** Problem description **
An exact transcription of all the records below is required, without any images.

Items from a dataset
^^^^^^^^^^^^^^^^

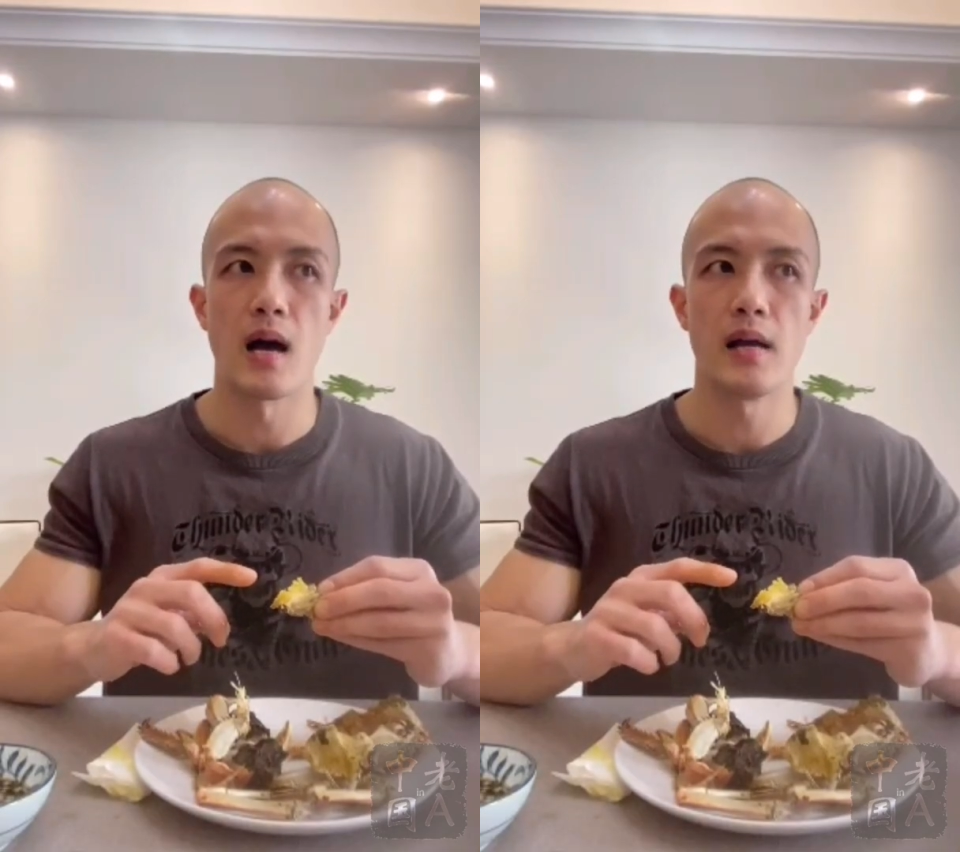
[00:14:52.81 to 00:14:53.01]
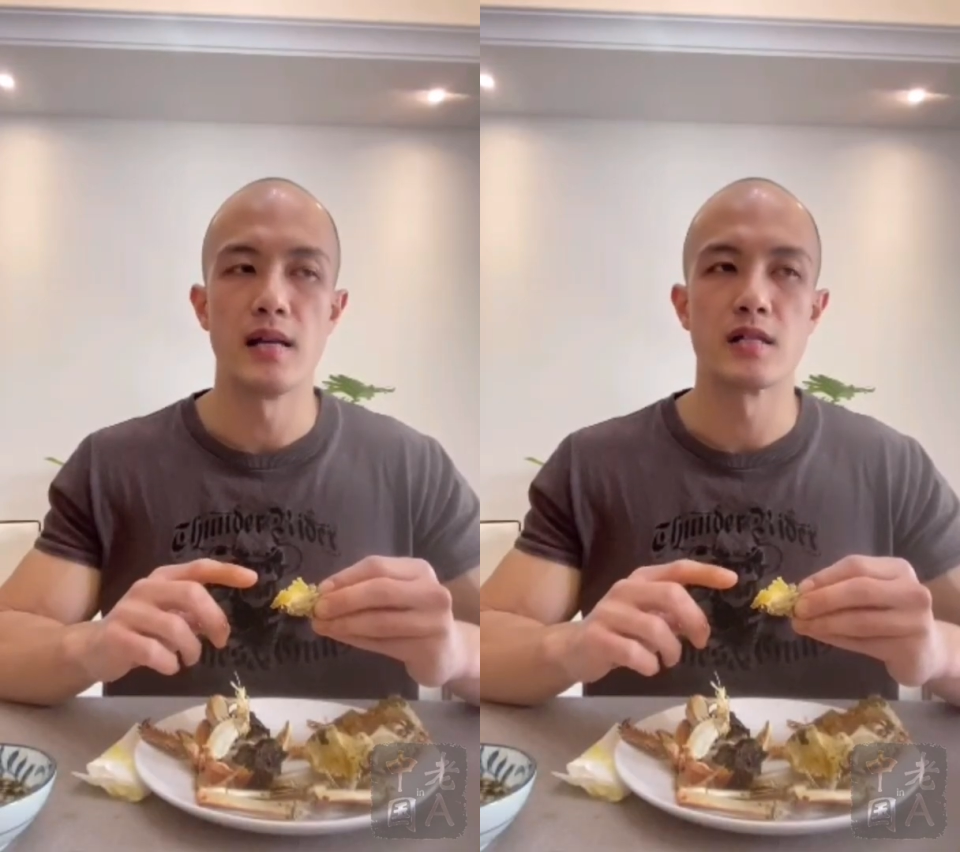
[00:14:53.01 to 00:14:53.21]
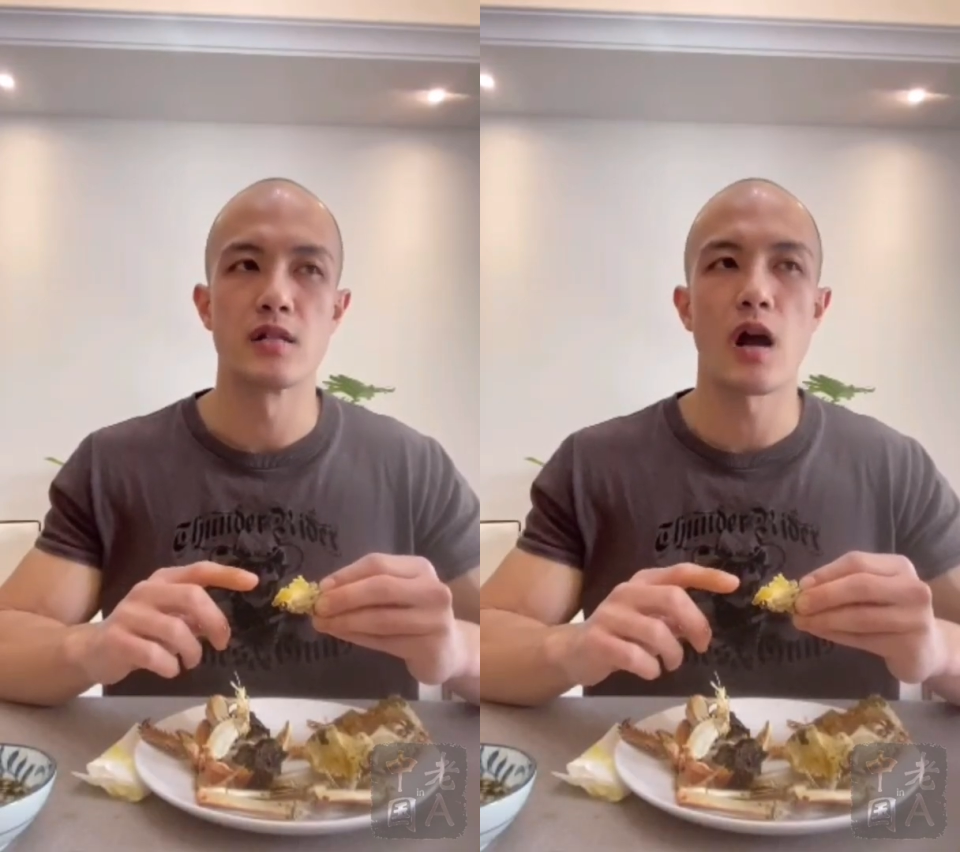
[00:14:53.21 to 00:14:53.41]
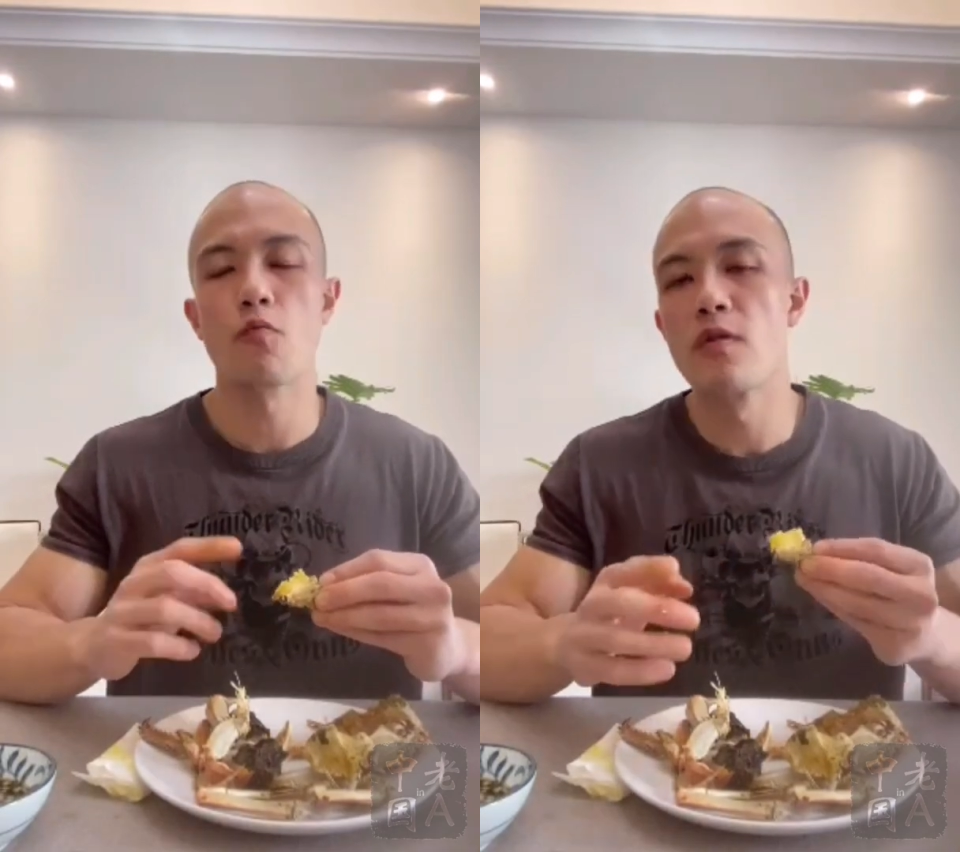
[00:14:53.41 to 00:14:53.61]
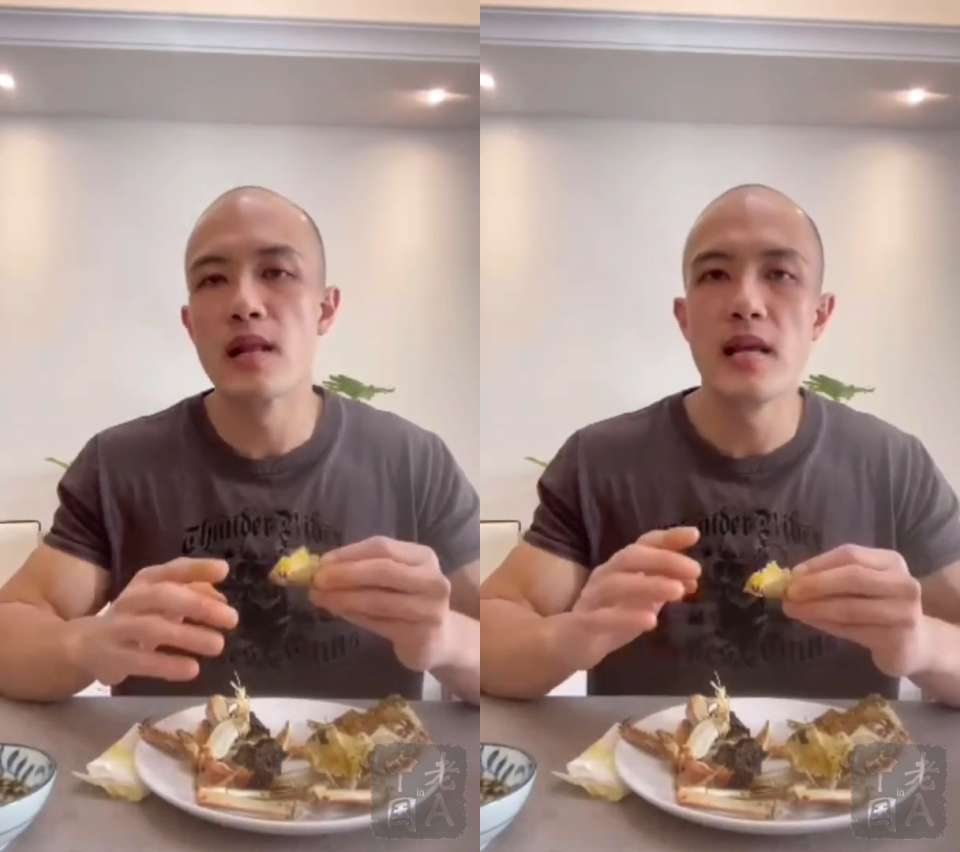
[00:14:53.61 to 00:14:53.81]
it's
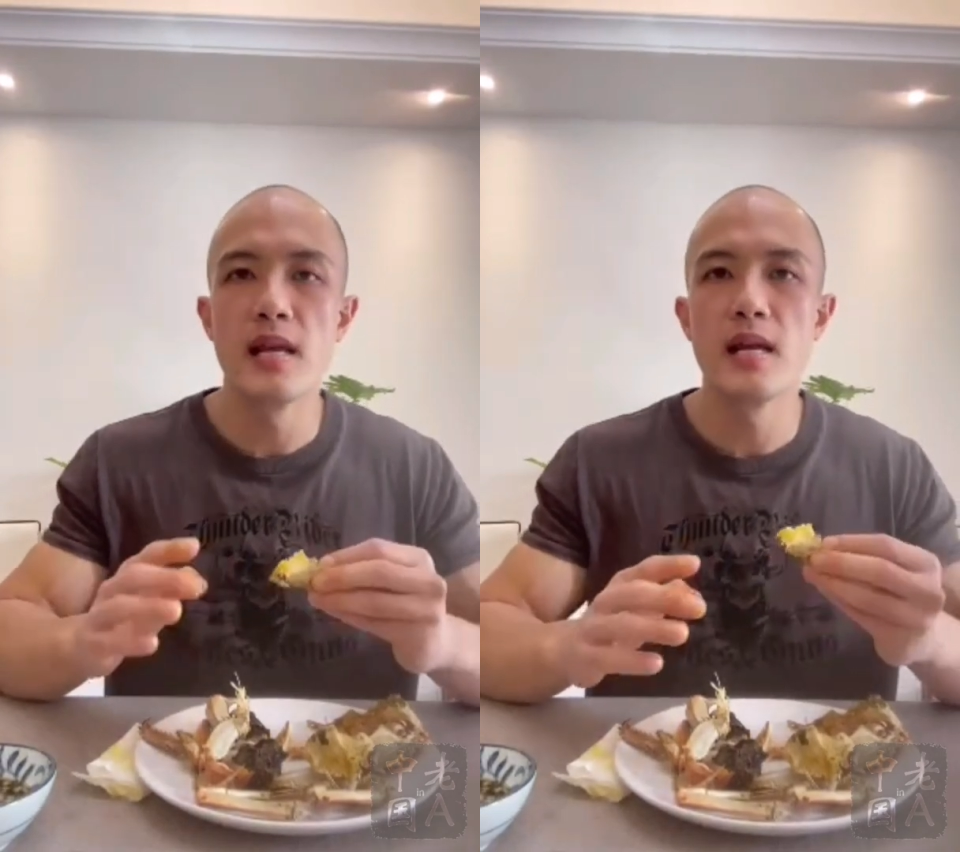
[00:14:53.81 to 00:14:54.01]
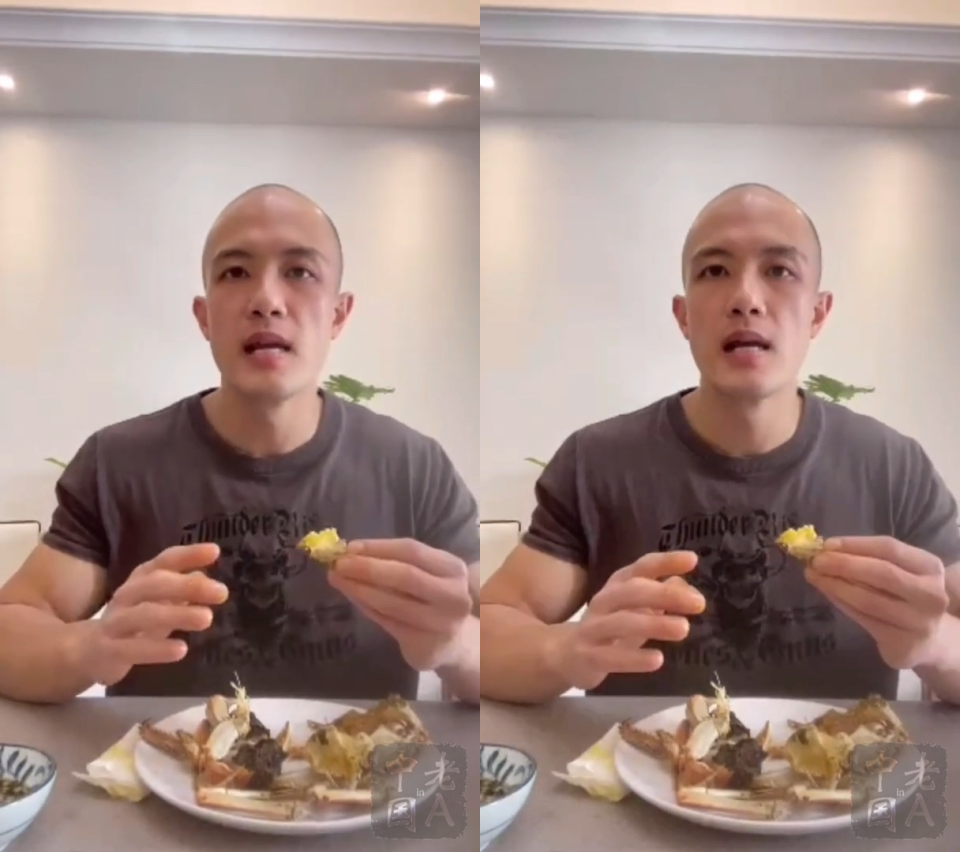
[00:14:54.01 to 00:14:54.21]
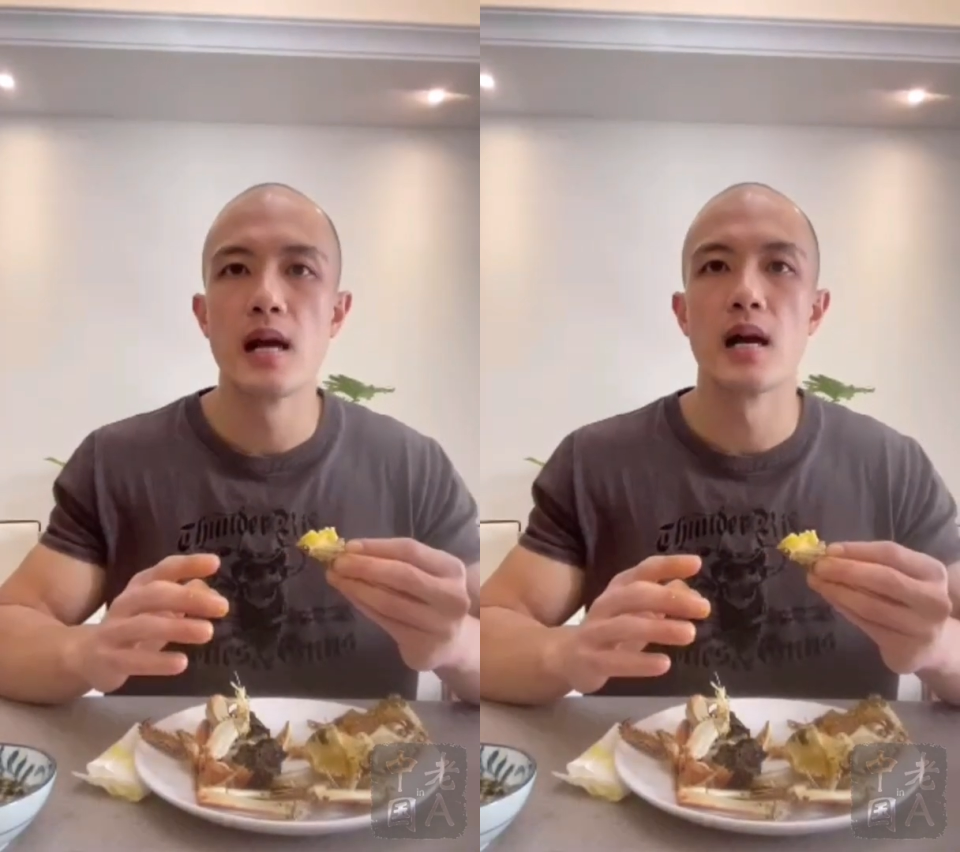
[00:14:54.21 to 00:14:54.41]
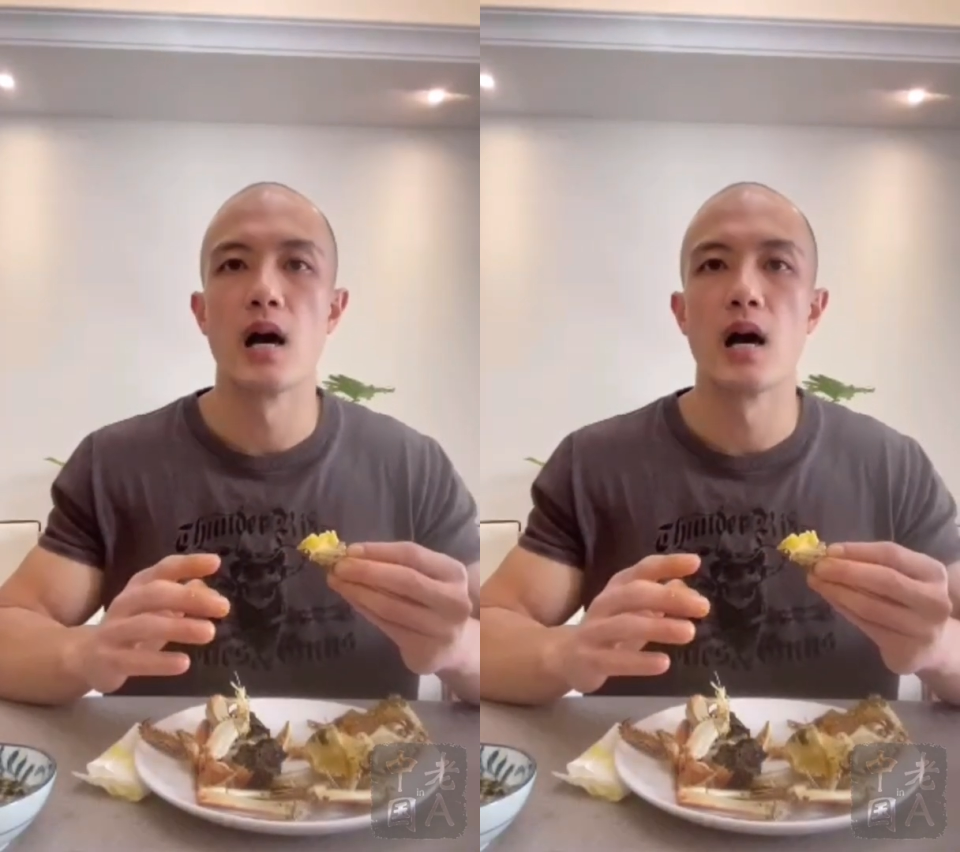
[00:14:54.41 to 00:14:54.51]
not really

^^^^^^^^^^^^^^^^

** Completed task **
[00:14:52.81 to 00:14:53.01]
[00:14:53.01 to 00:14:53.21]
[00:14:53.21 to 00:14:53.41]
[00:14:53.41 to 00:14:53.61]
[00:14:53.61 to 00:14:53.81]
it's
[00:14:53.81 to 00:14:54.01]
[00:14:54.01 to 00:14:54.21]
[00:14:54.21 to 00:14:54.41]
[00:14:54.41 to 00:14:54.51]
not really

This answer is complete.